With that in mind, I would answer that the sum (1) is not a “tribble” since it involves a logical contradiction, and the maximum value of the sum(1) is 2.
Jay R. Yablon
AB + AB’ + A’B – A’B’ = 2 = 2*(H+T) (3)
where either H=1 and T=0, or H=0 and T=1. Mutually exclusive. Because of this orthogonality, we can also discuss this with two state vectors (1 0) and (0 1). And we all know that this 2 turns into the CHSH bound |2|.
So, now my first question metamorphises to this: is 2*(H+T) a tribble, because that is the sum of three tribbles minus the fourth tribble. If you permit me to divide out the 2, then the question is more simply stated:
Is 1 = H+T a tribble, or is not a tribble?
if H, T are mutually exclusive tribbles, then H + T is not a “tribble”. But as I’ve been trying hard to explain, (H, T) in your discussion are not always mutually exclusive. If H, T are head/Tail counters as you say, then they are not mutually exclusive and are therefore NOT “tribbles”! So without the clarity, it may appear reasonable (although it is absolutely not), for somebody to go from your coin toss analogy to suggest that the (1) is also a tribble by glossing over details.
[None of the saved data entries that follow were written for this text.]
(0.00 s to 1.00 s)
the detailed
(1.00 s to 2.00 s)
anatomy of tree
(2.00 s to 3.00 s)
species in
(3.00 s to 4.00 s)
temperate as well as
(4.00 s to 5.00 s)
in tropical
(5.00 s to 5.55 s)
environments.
For example, If 0 means down, and 1 means up, then a single coin toss can give you (H=0, T=1) both of which are *actualities*. And because *actualities* are necessarily consistent with each other, H + T = 1 is also an *actuality*. Now if I permit you to be obscure with your “tribble” terminology, then you might think because you called H, T mutually exclusive possibilities, your H + T represents a combination of tribbles similar to (1). But that is false. For your H/T counters, the mutually exclusive possibilities for a single coin are not H or T, they are (H=0, T=1) or (H=1, T=0), and your sum (H + T) is not a sum of those, therefore H + T from H/T counters is not a linear combination of mutually exclusive possibilities in the same manner as (1). And therefore you can’t reasonably draw a conclusion about the “tribbleness” of (1) by using the tribbleness of the expression (H+T=1, where H, T are H/T counters). You have fallen prey to the trap I’ve been trying to warn you about. H/T counters are *actualities* not *possibilities*!
Jay R. Yablon
The CHSH sum itself contains no accompanying statement as to whether we are asking what this sum may be in advance of a measurement, or what it actually was after a measurement. That is part of what we all need to fill in.
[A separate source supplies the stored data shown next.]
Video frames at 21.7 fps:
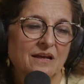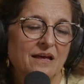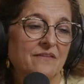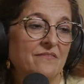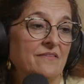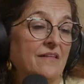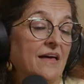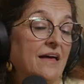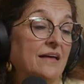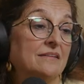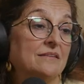
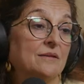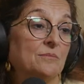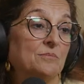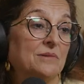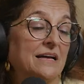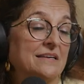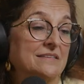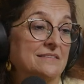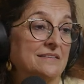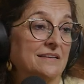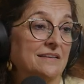And then the
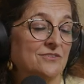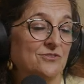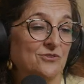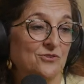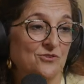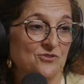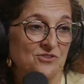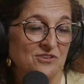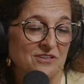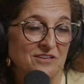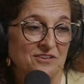plastic
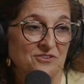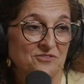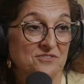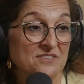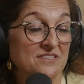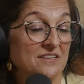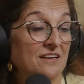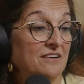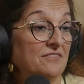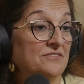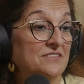surgeon and
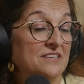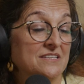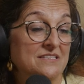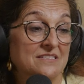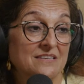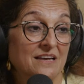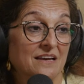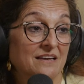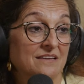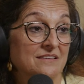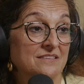yourself yeah.
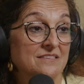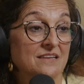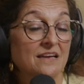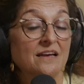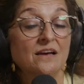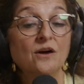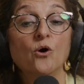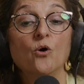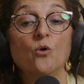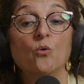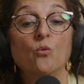decides
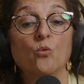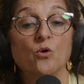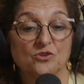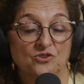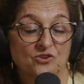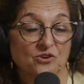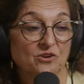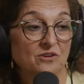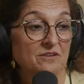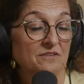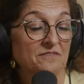
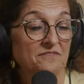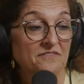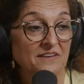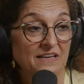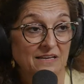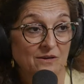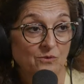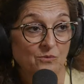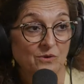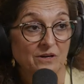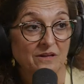what you're going to
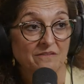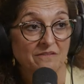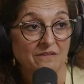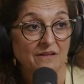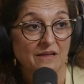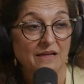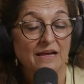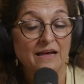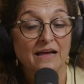fill it with.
Here I disagree, it does by implication. *possibilities* vs *actualities* correspond to *prediction* vs *measurement*. The output of predictions are *possibilities* and the outputs of measurements are *actualities*. Again all of this confusion will be cleared-up at once if you would seriously consider my clarifying suggestions to use *possibilities* and *actualities* instead of *elements of reality* or *tribble*.
Jay R. Yablon
So I am asking everybody to tell me if 1 = H + T ought to be or ought not to be regarded as a tribble. But if it is not a tribble, then the sum in (1) is not a tribble, even though it combines four individual tribbles.
I would answer that your language has unfortunately not been precise enough to accomplish your noble goal, which I share.